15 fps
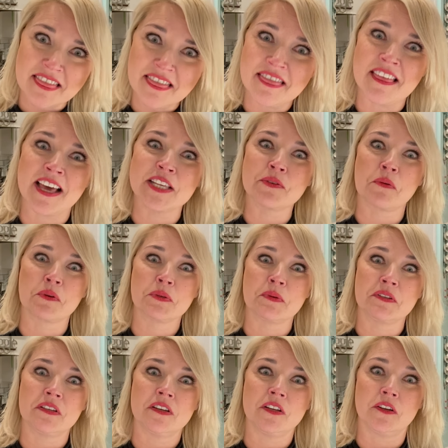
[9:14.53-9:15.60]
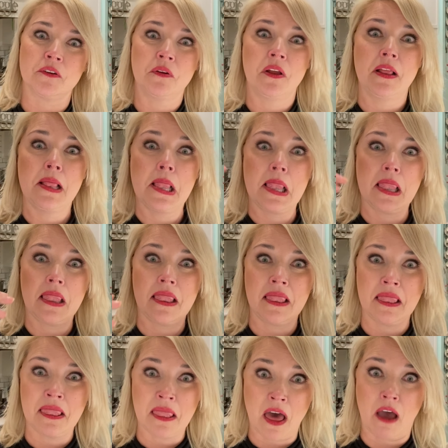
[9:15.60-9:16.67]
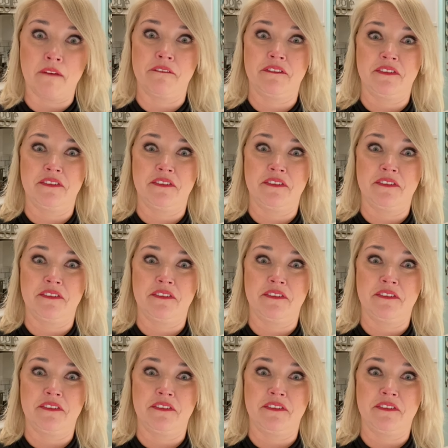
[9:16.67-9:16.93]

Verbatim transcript: That's what we're supposed to do. Love.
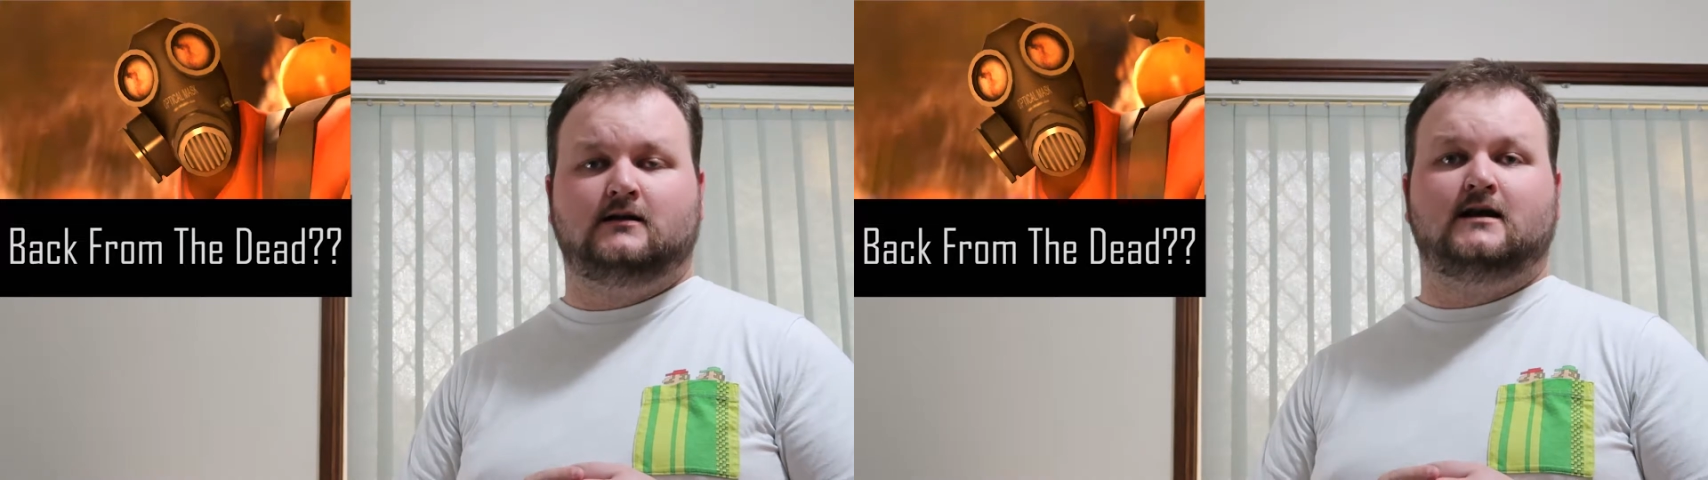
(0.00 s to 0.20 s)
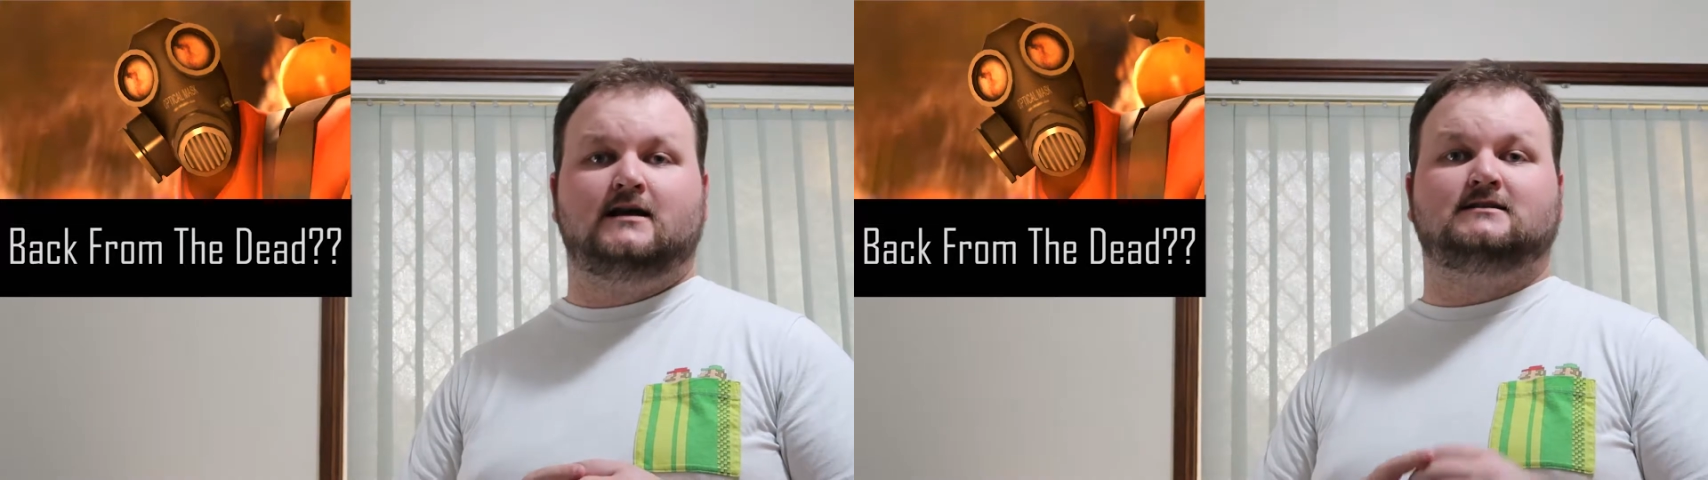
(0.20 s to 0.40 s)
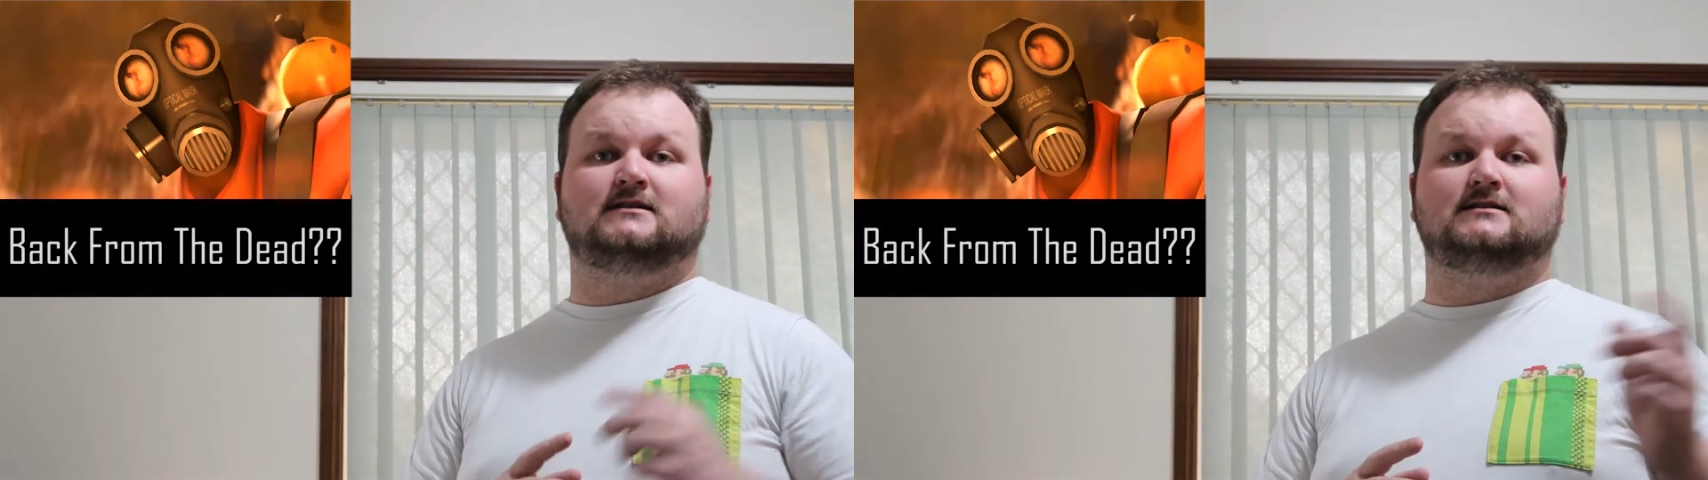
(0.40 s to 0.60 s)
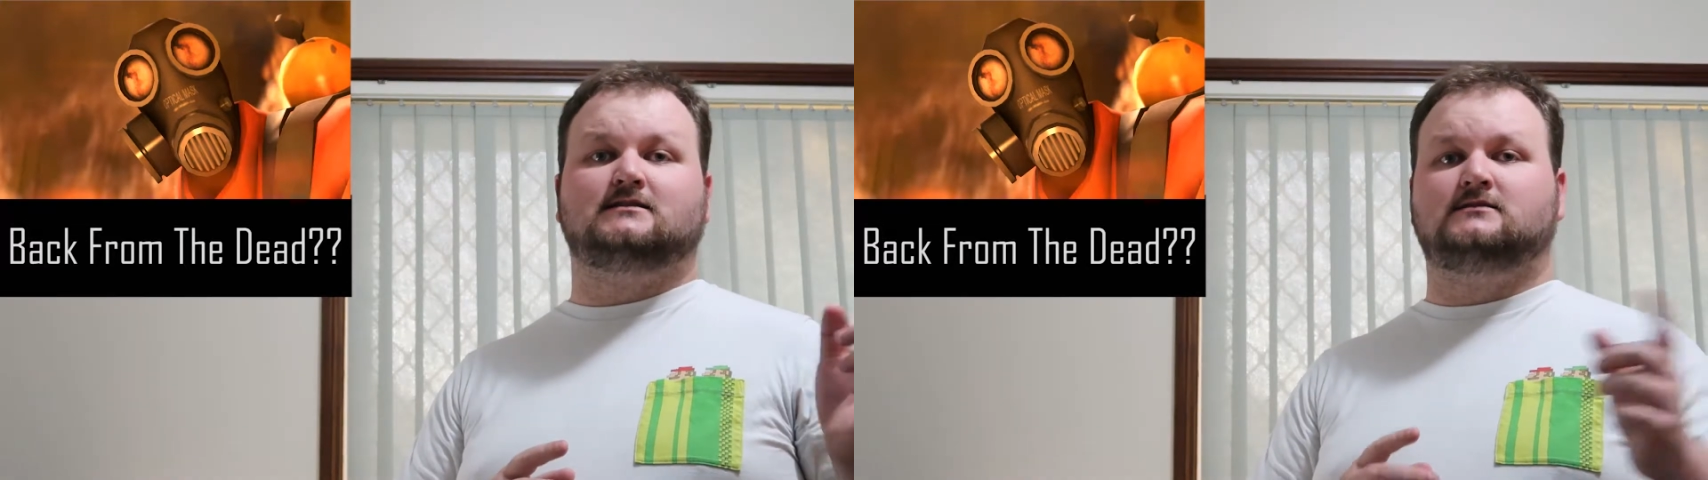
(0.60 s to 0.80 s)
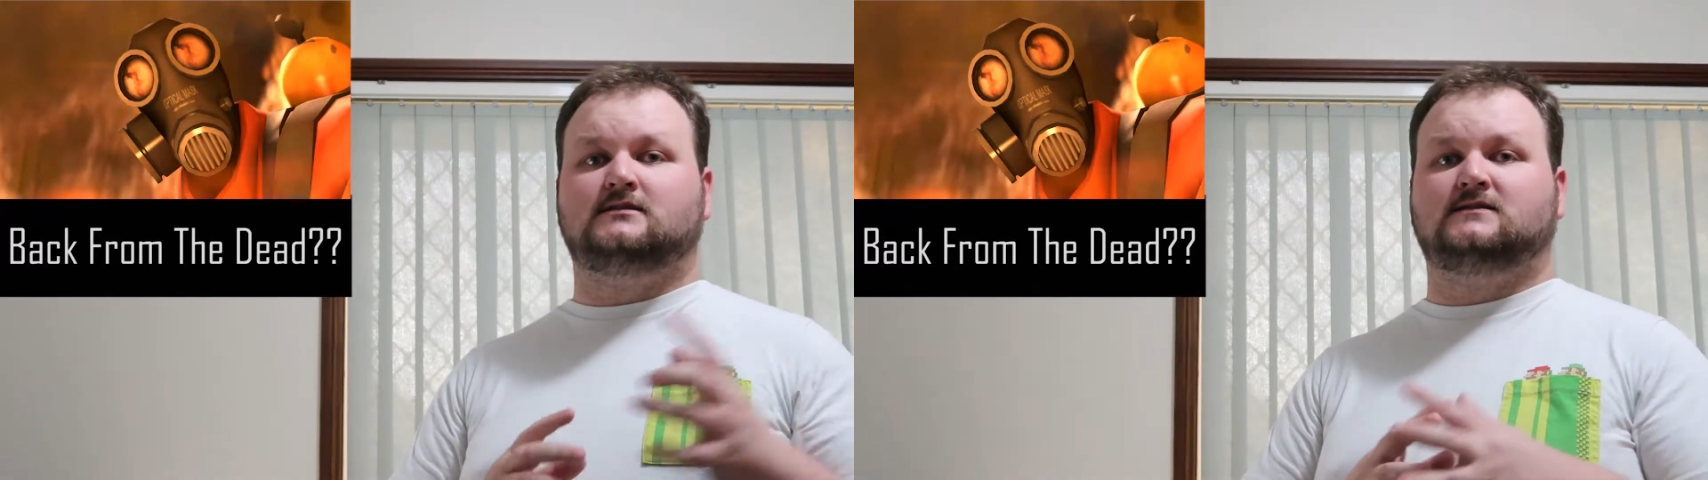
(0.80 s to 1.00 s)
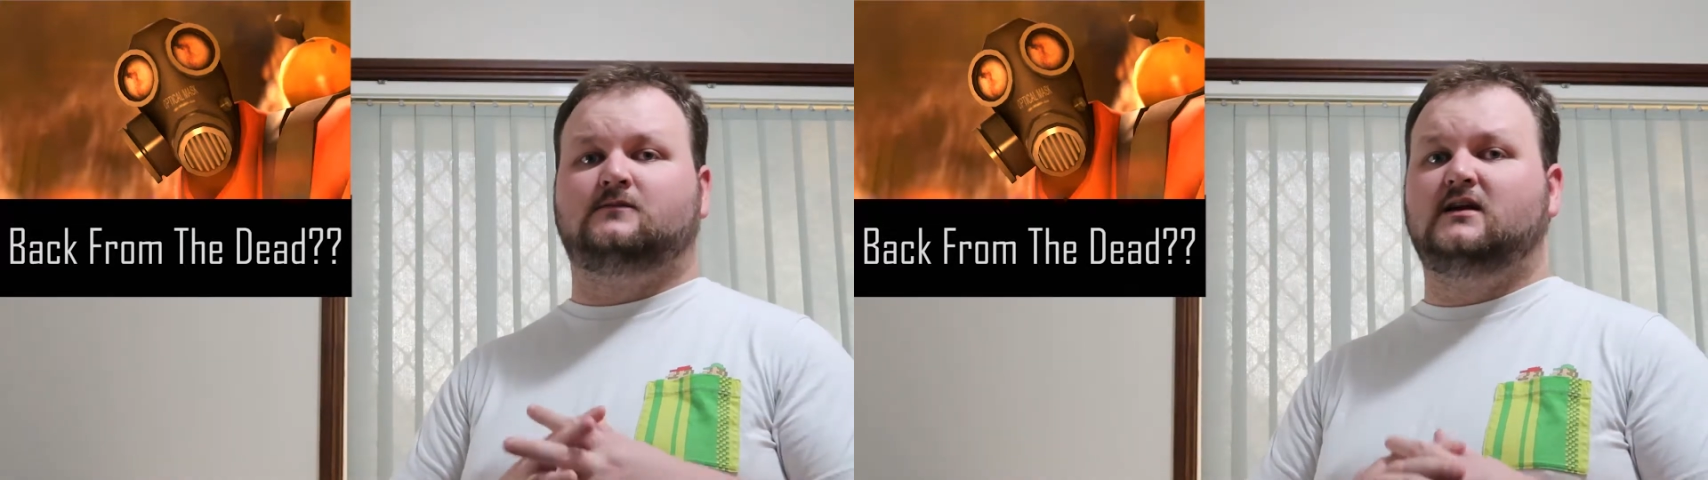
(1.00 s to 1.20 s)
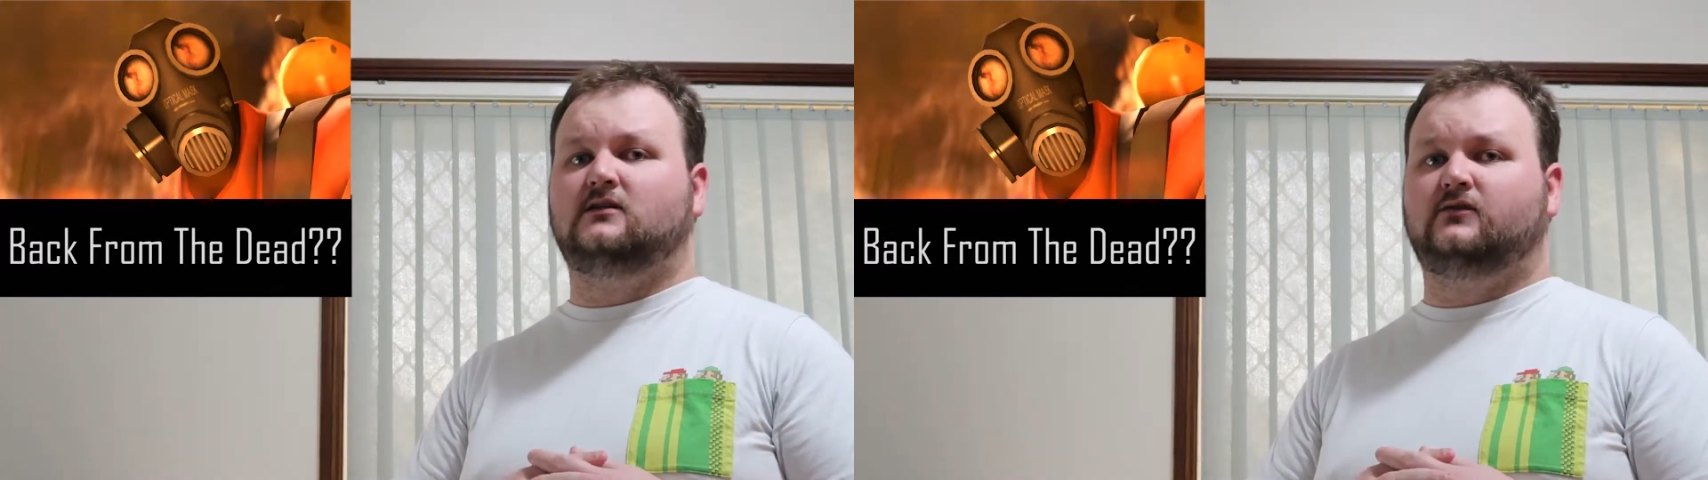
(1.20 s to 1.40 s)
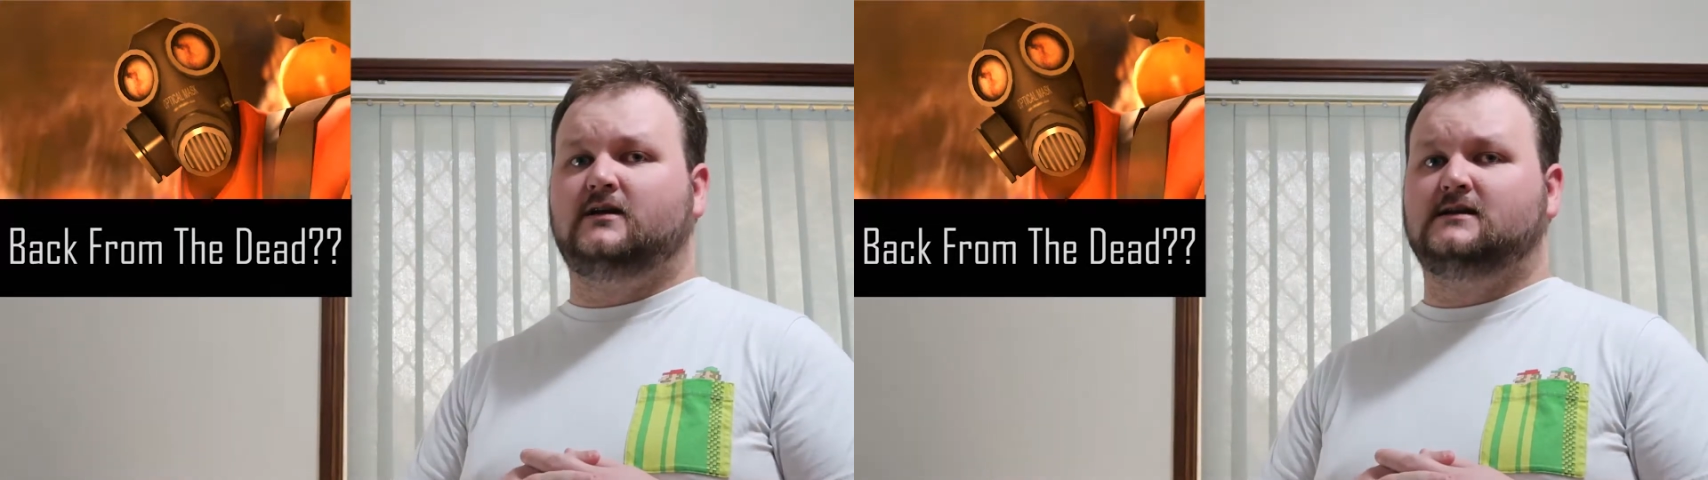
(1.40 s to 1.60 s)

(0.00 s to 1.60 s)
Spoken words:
He's since disappeared 3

——————

Leaving every picture out, please copy exactly the lines from the one holding "(1.20 s to 1.40 s)" through the last line of the listing, both ends included.

(1.20 s to 1.40 s)
(1.40 s to 1.60 s)

(0.00 s to 1.60 s)
Spoken words:
He's since disappeared 3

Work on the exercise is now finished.